What to produce: Every entry below should appear in the answer exactly as written, apart from the pictures.

· · · · ·

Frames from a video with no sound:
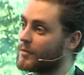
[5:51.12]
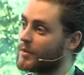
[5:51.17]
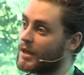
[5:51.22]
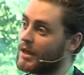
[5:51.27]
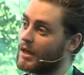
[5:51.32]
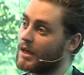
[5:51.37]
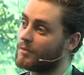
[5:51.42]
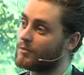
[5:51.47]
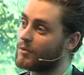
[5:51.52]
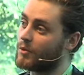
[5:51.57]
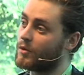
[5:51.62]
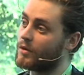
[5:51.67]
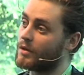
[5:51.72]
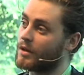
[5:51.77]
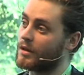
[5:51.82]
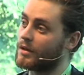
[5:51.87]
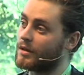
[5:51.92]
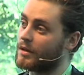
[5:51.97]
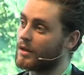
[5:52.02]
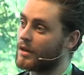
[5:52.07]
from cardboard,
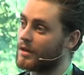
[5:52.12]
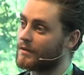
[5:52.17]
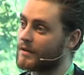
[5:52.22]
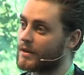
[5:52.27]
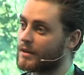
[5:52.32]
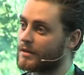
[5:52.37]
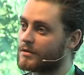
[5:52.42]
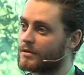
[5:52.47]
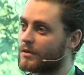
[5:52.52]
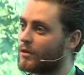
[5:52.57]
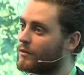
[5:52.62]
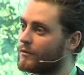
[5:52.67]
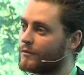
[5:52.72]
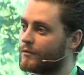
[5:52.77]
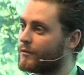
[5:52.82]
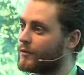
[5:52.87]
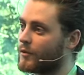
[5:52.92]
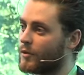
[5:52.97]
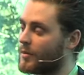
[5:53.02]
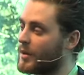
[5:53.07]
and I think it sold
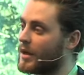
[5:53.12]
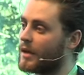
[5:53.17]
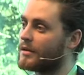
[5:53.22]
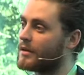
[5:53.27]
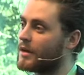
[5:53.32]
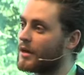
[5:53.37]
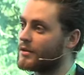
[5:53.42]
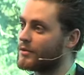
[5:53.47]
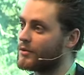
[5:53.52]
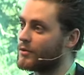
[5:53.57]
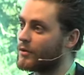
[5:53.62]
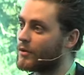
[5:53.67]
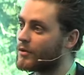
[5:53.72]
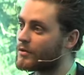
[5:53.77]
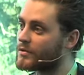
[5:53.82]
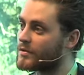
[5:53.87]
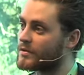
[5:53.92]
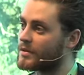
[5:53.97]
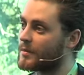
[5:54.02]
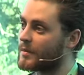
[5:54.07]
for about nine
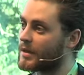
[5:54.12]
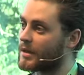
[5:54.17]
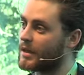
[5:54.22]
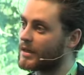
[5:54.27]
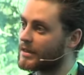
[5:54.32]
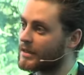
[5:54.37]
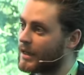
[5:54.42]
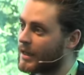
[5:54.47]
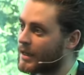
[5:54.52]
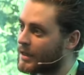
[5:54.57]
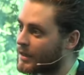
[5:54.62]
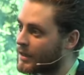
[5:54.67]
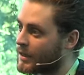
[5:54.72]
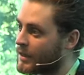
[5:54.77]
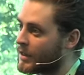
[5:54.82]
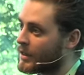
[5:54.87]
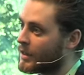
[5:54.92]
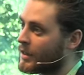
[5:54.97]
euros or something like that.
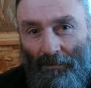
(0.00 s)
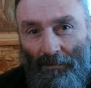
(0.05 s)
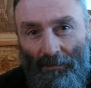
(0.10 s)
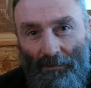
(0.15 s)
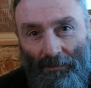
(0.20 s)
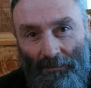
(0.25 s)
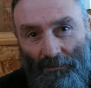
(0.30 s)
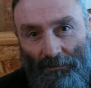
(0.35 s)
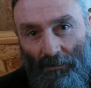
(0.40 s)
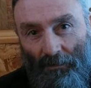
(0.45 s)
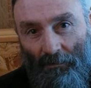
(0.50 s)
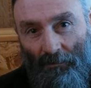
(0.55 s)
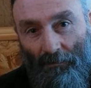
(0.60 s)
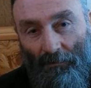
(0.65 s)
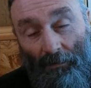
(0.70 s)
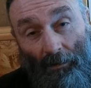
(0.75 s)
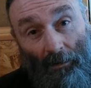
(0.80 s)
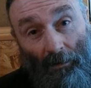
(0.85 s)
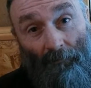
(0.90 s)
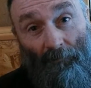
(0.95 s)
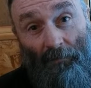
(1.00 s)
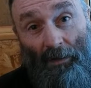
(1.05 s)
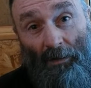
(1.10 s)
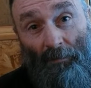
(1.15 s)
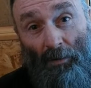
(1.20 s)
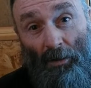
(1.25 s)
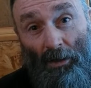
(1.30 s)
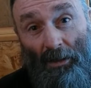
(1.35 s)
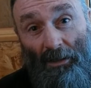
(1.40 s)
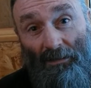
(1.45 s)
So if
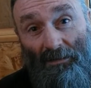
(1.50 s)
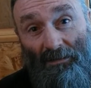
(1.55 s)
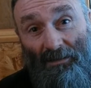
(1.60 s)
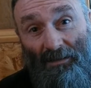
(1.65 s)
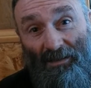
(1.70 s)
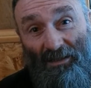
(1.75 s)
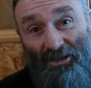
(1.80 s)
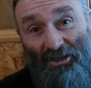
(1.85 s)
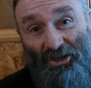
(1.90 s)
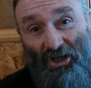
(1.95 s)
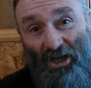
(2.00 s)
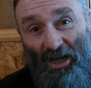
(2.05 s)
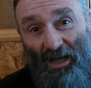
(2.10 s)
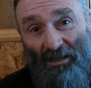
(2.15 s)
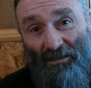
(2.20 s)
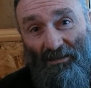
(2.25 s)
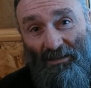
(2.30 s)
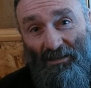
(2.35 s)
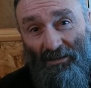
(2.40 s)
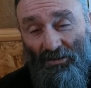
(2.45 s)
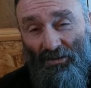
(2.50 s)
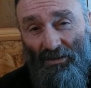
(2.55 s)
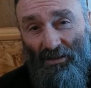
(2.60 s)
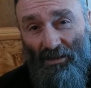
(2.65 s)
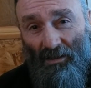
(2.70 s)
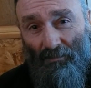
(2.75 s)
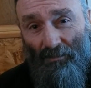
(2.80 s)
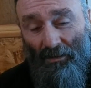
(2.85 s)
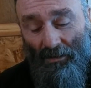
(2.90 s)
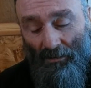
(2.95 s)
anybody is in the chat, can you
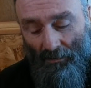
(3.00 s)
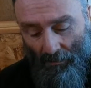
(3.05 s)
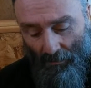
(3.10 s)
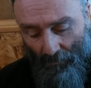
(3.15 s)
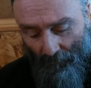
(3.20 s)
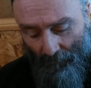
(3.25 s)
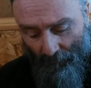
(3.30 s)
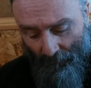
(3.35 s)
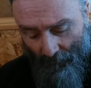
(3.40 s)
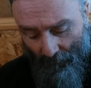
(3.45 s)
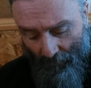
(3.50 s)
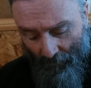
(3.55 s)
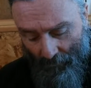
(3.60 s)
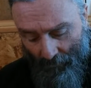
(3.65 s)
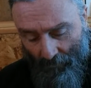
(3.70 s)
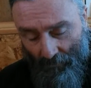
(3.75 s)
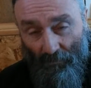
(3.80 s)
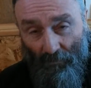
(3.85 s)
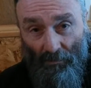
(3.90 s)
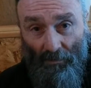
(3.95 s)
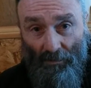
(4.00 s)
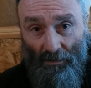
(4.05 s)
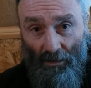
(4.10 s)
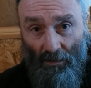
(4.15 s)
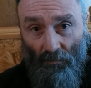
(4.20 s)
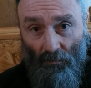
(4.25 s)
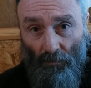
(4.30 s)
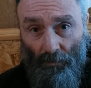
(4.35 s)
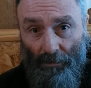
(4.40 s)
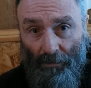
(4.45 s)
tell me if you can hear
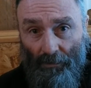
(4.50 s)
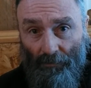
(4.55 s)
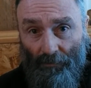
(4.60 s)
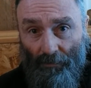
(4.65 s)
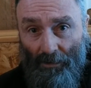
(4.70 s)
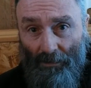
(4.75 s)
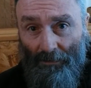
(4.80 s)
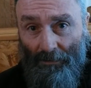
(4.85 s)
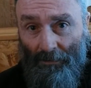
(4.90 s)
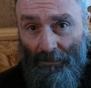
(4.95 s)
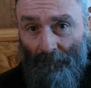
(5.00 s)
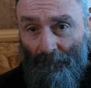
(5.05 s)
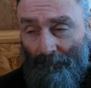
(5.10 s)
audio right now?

· · · · ·

Answer to this exercise:
Frames from a video with no sound:
[5:51.12]
[5:51.17]
[5:51.22]
[5:51.27]
[5:51.32]
[5:51.37]
[5:51.42]
[5:51.47]
[5:51.52]
[5:51.57]
[5:51.62]
[5:51.67]
[5:51.72]
[5:51.77]
[5:51.82]
[5:51.87]
[5:51.92]
[5:51.97]
[5:52.02]
[5:52.07]
from cardboard,
[5:52.12]
[5:52.17]
[5:52.22]
[5:52.27]
[5:52.32]
[5:52.37]
[5:52.42]
[5:52.47]
[5:52.52]
[5:52.57]
[5:52.62]
[5:52.67]
[5:52.72]
[5:52.77]
[5:52.82]
[5:52.87]
[5:52.92]
[5:52.97]
[5:53.02]
[5:53.07]
and I think it sold
[5:53.12]
[5:53.17]
[5:53.22]
[5:53.27]
[5:53.32]
[5:53.37]
[5:53.42]
[5:53.47]
[5:53.52]
[5:53.57]
[5:53.62]
[5:53.67]
[5:53.72]
[5:53.77]
[5:53.82]
[5:53.87]
[5:53.92]
[5:53.97]
[5:54.02]
[5:54.07]
for about nine
[5:54.12]
[5:54.17]
[5:54.22]
[5:54.27]
[5:54.32]
[5:54.37]
[5:54.42]
[5:54.47]
[5:54.52]
[5:54.57]
[5:54.62]
[5:54.67]
[5:54.72]
[5:54.77]
[5:54.82]
[5:54.87]
[5:54.92]
[5:54.97]
euros or something like that.
(0.00 s)
(0.05 s)
(0.10 s)
(0.15 s)
(0.20 s)
(0.25 s)
(0.30 s)
(0.35 s)
(0.40 s)
(0.45 s)
(0.50 s)
(0.55 s)
(0.60 s)
(0.65 s)
(0.70 s)
(0.75 s)
(0.80 s)
(0.85 s)
(0.90 s)
(0.95 s)
(1.00 s)
(1.05 s)
(1.10 s)
(1.15 s)
(1.20 s)
(1.25 s)
(1.30 s)
(1.35 s)
(1.40 s)
(1.45 s)
So if
(1.50 s)
(1.55 s)
(1.60 s)
(1.65 s)
(1.70 s)
(1.75 s)
(1.80 s)
(1.85 s)
(1.90 s)
(1.95 s)
(2.00 s)
(2.05 s)
(2.10 s)
(2.15 s)
(2.20 s)
(2.25 s)
(2.30 s)
(2.35 s)
(2.40 s)
(2.45 s)
(2.50 s)
(2.55 s)
(2.60 s)
(2.65 s)
(2.70 s)
(2.75 s)
(2.80 s)
(2.85 s)
(2.90 s)
(2.95 s)
anybody is in the chat, can you
(3.00 s)
(3.05 s)
(3.10 s)
(3.15 s)
(3.20 s)
(3.25 s)
(3.30 s)
(3.35 s)
(3.40 s)
(3.45 s)
(3.50 s)
(3.55 s)
(3.60 s)
(3.65 s)
(3.70 s)
(3.75 s)
(3.80 s)
(3.85 s)
(3.90 s)
(3.95 s)
(4.00 s)
(4.05 s)
(4.10 s)
(4.15 s)
(4.20 s)
(4.25 s)
(4.30 s)
(4.35 s)
(4.40 s)
(4.45 s)
tell me if you can hear
(4.50 s)
(4.55 s)
(4.60 s)
(4.65 s)
(4.70 s)
(4.75 s)
(4.80 s)
(4.85 s)
(4.90 s)
(4.95 s)
(5.00 s)
(5.05 s)
(5.10 s)
audio right now?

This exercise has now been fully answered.